Nefertem was a form of the sun god Re from Heliopolis in Lower Egypt. He was the god of the rising sun. He was seen like a young man usually wearing the lotus-crown or a single lotus sometimes with two small plumes on his head. His staff could also be topped with feathers. His cult was performed in the homes where ordinary people worshiped him and carried small statuettes of him as good luck charms. He could also be a lion and with his parents he formed the "Triad of Heliopolis". (ID 10328-36)

Sobek was a crocodile from Faiyum who was born from the watery chaos when the world was created. He embodied the physical strength of the king, and was bodyguard for many gods protecting them from all evil and black magic as well. Sobek was revered for his ferocity and quick movement. (ID 10337-44)

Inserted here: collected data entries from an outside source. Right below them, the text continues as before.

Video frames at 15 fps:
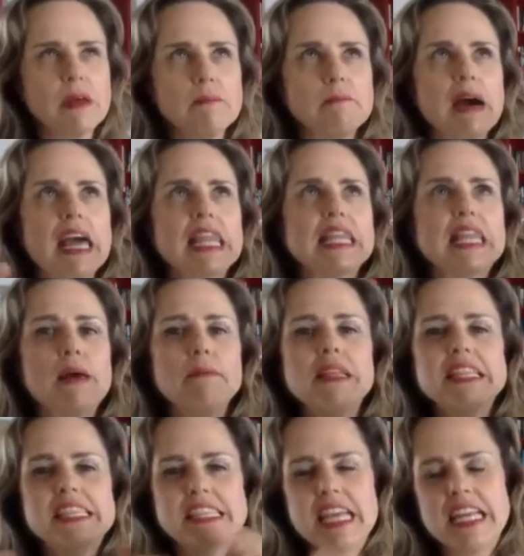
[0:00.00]
my
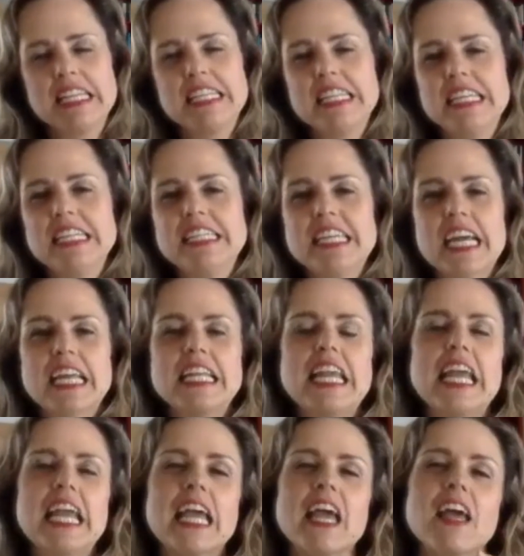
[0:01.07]
lemon scented
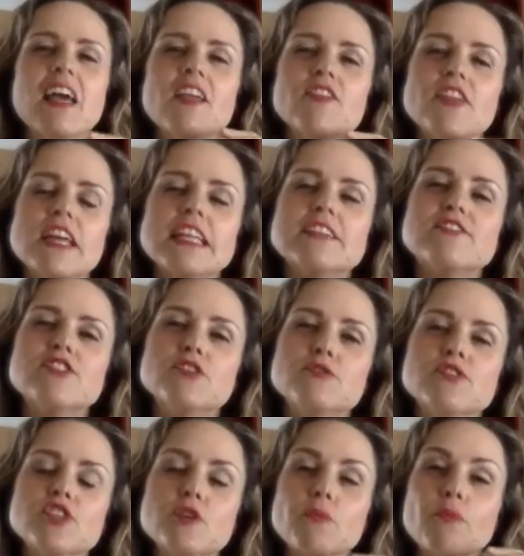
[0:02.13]
technique that is
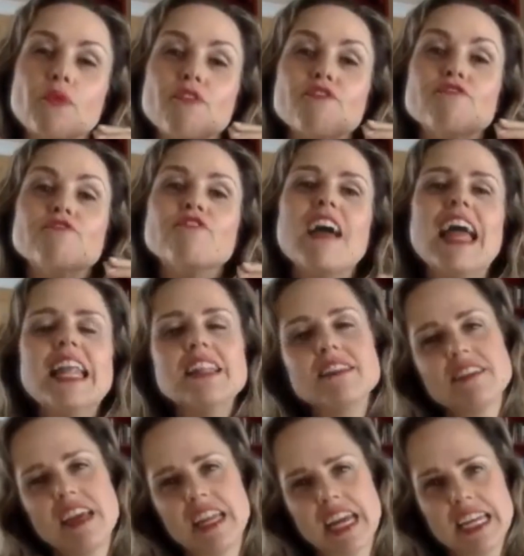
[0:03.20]
used to
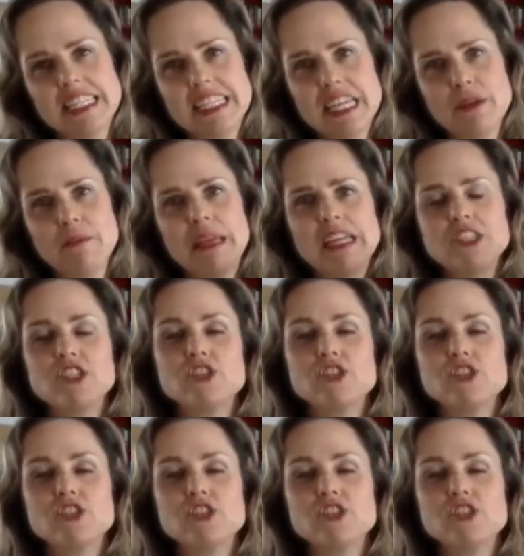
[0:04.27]
prevent an idea being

Seshat, meaning 'female scribe', was seen as the goddess of writing, historical records, accounting and mathematics, measurement and architecture to the ancient Egyptians. She was depicted as a woman wearing a panther-skin dress. It was she who recorded the time allotted to the pharaoh by the gods for his stay on earth. She was also shown writing down the inventory of foreign captives and captured goods from campaigns. It was as 'Mistress of the House of Architects' that she helped the pharaoh set the foundations of temples with indication that she set the axis by the aid of the stars. (ID 10345-48)

The Chief god of the Underworld, Osiris, was foremost a god of agriculture and vegetation. Usually depicted in mummy garb, his death and rebirth symbolized the yearly drought and flooding of the Nile which caused its tremendous fertility. He was the chief judge of the dead. (ID 10349-54)

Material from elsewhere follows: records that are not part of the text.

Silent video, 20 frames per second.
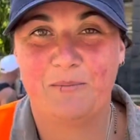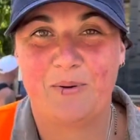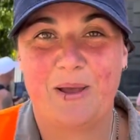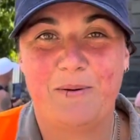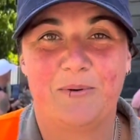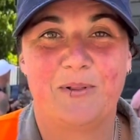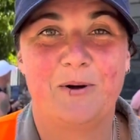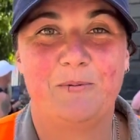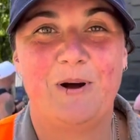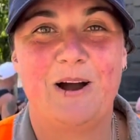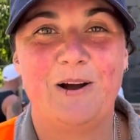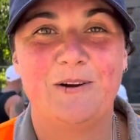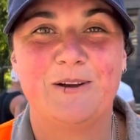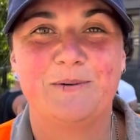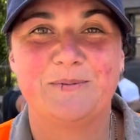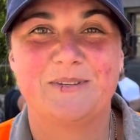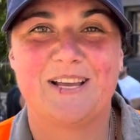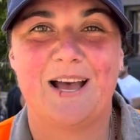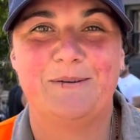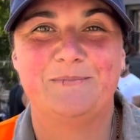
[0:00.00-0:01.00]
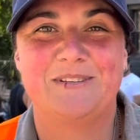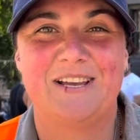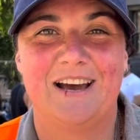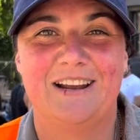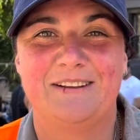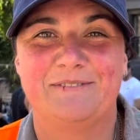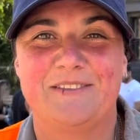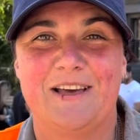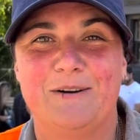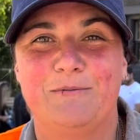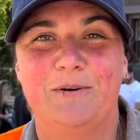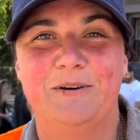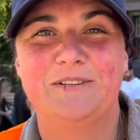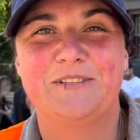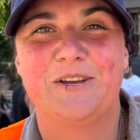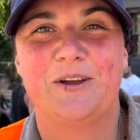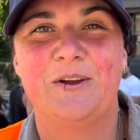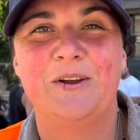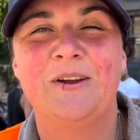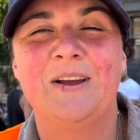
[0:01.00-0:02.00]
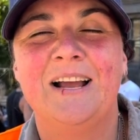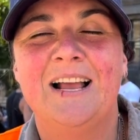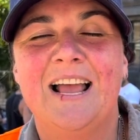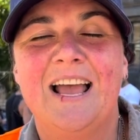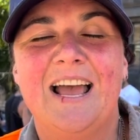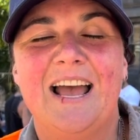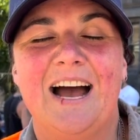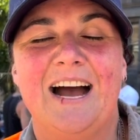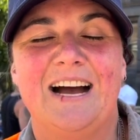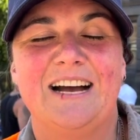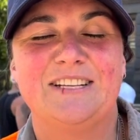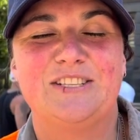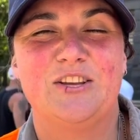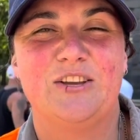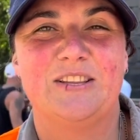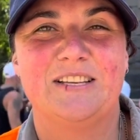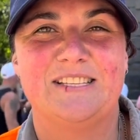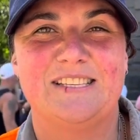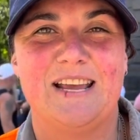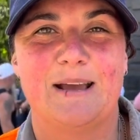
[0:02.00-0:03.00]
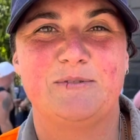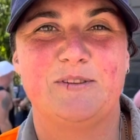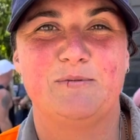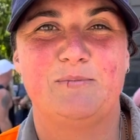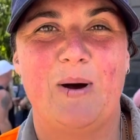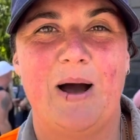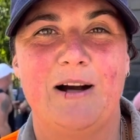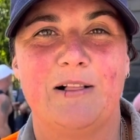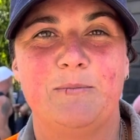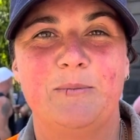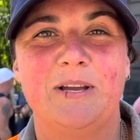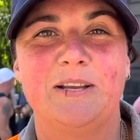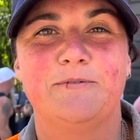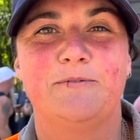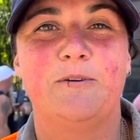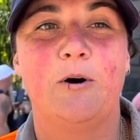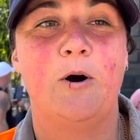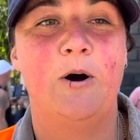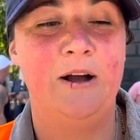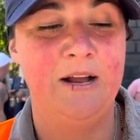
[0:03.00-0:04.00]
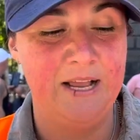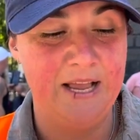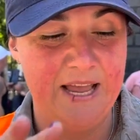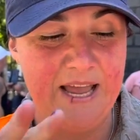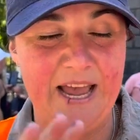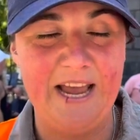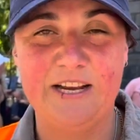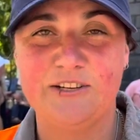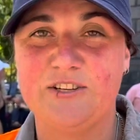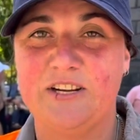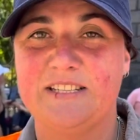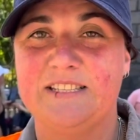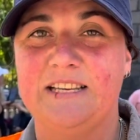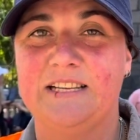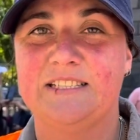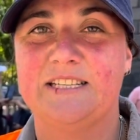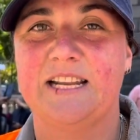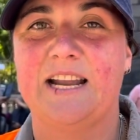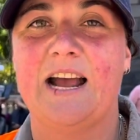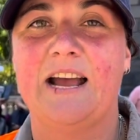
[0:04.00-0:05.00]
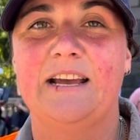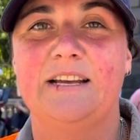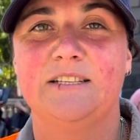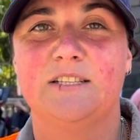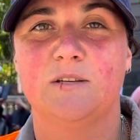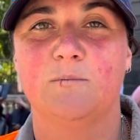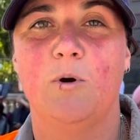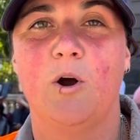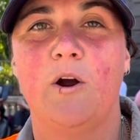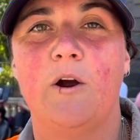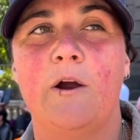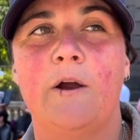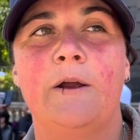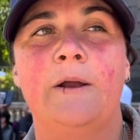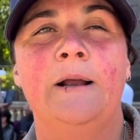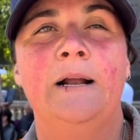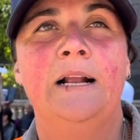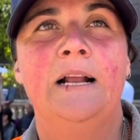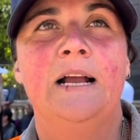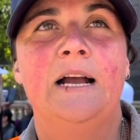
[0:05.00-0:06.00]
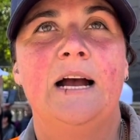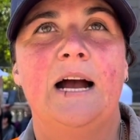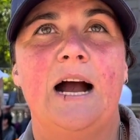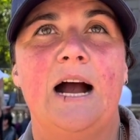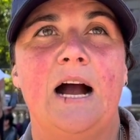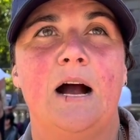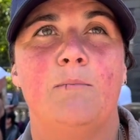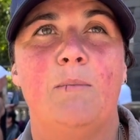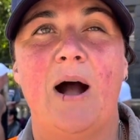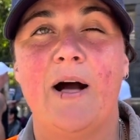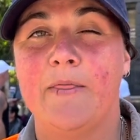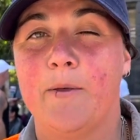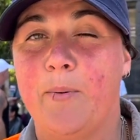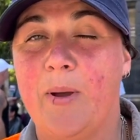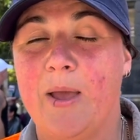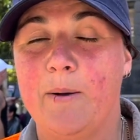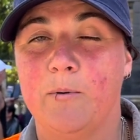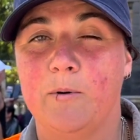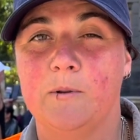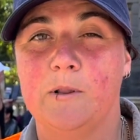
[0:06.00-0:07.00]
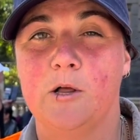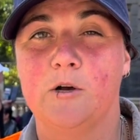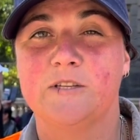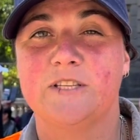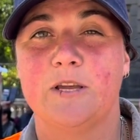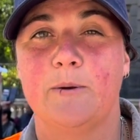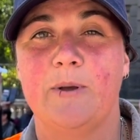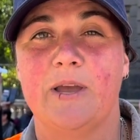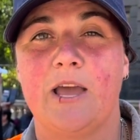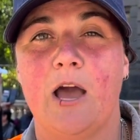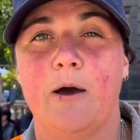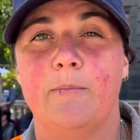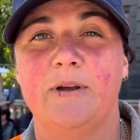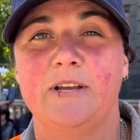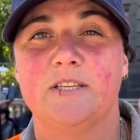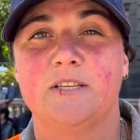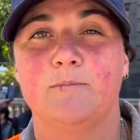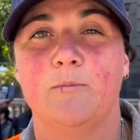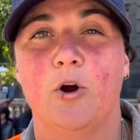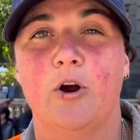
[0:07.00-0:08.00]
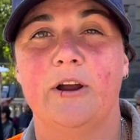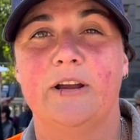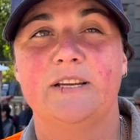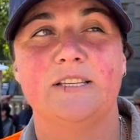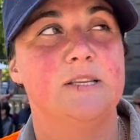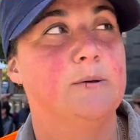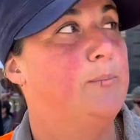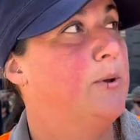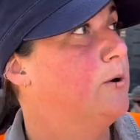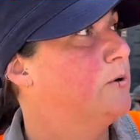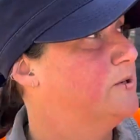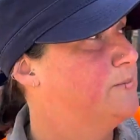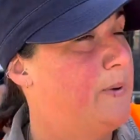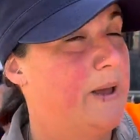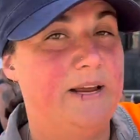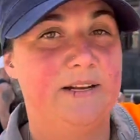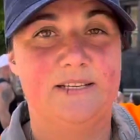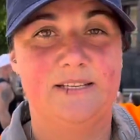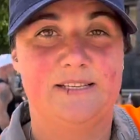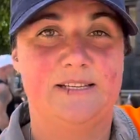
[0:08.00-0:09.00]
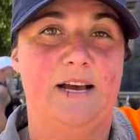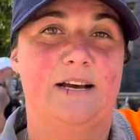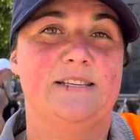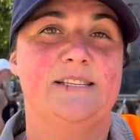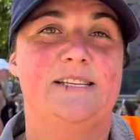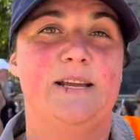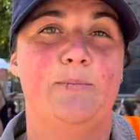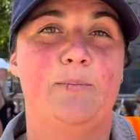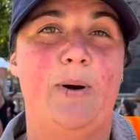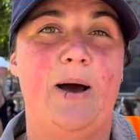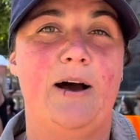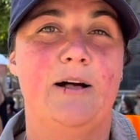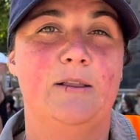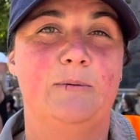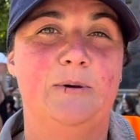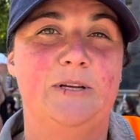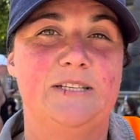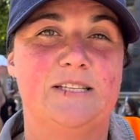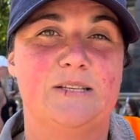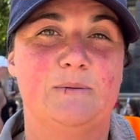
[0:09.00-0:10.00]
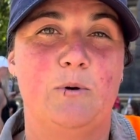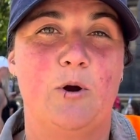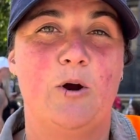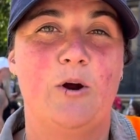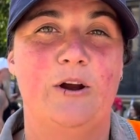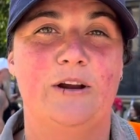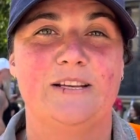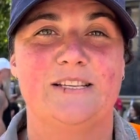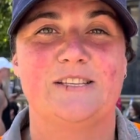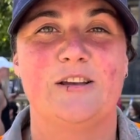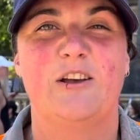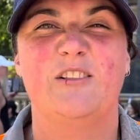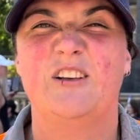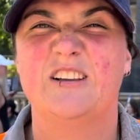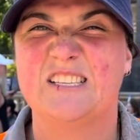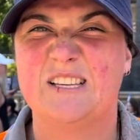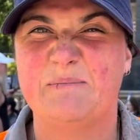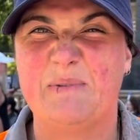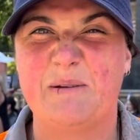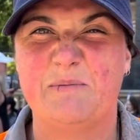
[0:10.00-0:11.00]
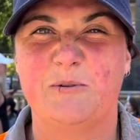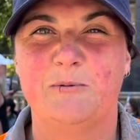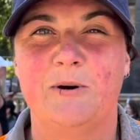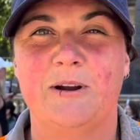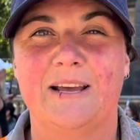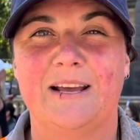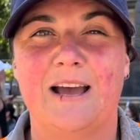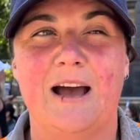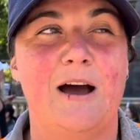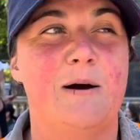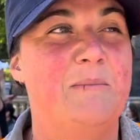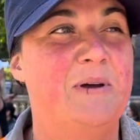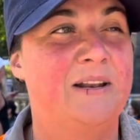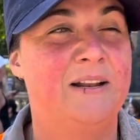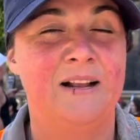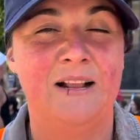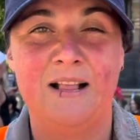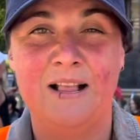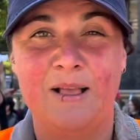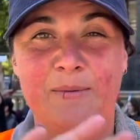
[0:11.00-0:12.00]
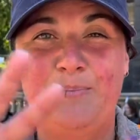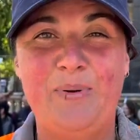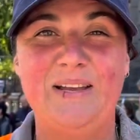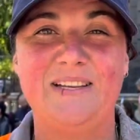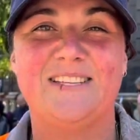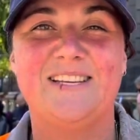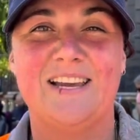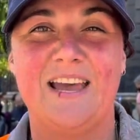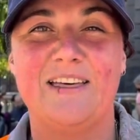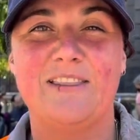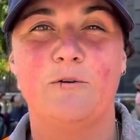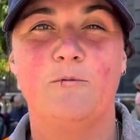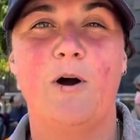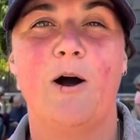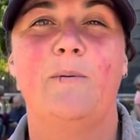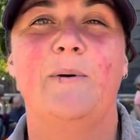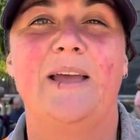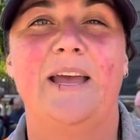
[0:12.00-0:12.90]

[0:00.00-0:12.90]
people are welcome to come down if they want to uh, to the steps of Parliament for hairdressing today and tomorrow. Um, other people will also be coming tomorrow because the bill's being discussed in Parliament tomorrow. So lots of people want to come and be together together while we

Thanks to all of you for your warm comments and support!

Re: The Journey to Egypt Conitnues!
Risposta
02/06/04 0.56 come risposta a caro_chef.
You guys (girls) are great not only is this site recreational, but now it's also educational! ;-)

I think it's really nice that you give us the background information on the puzzles, makes it even more fun for me to solve them now. So thanks!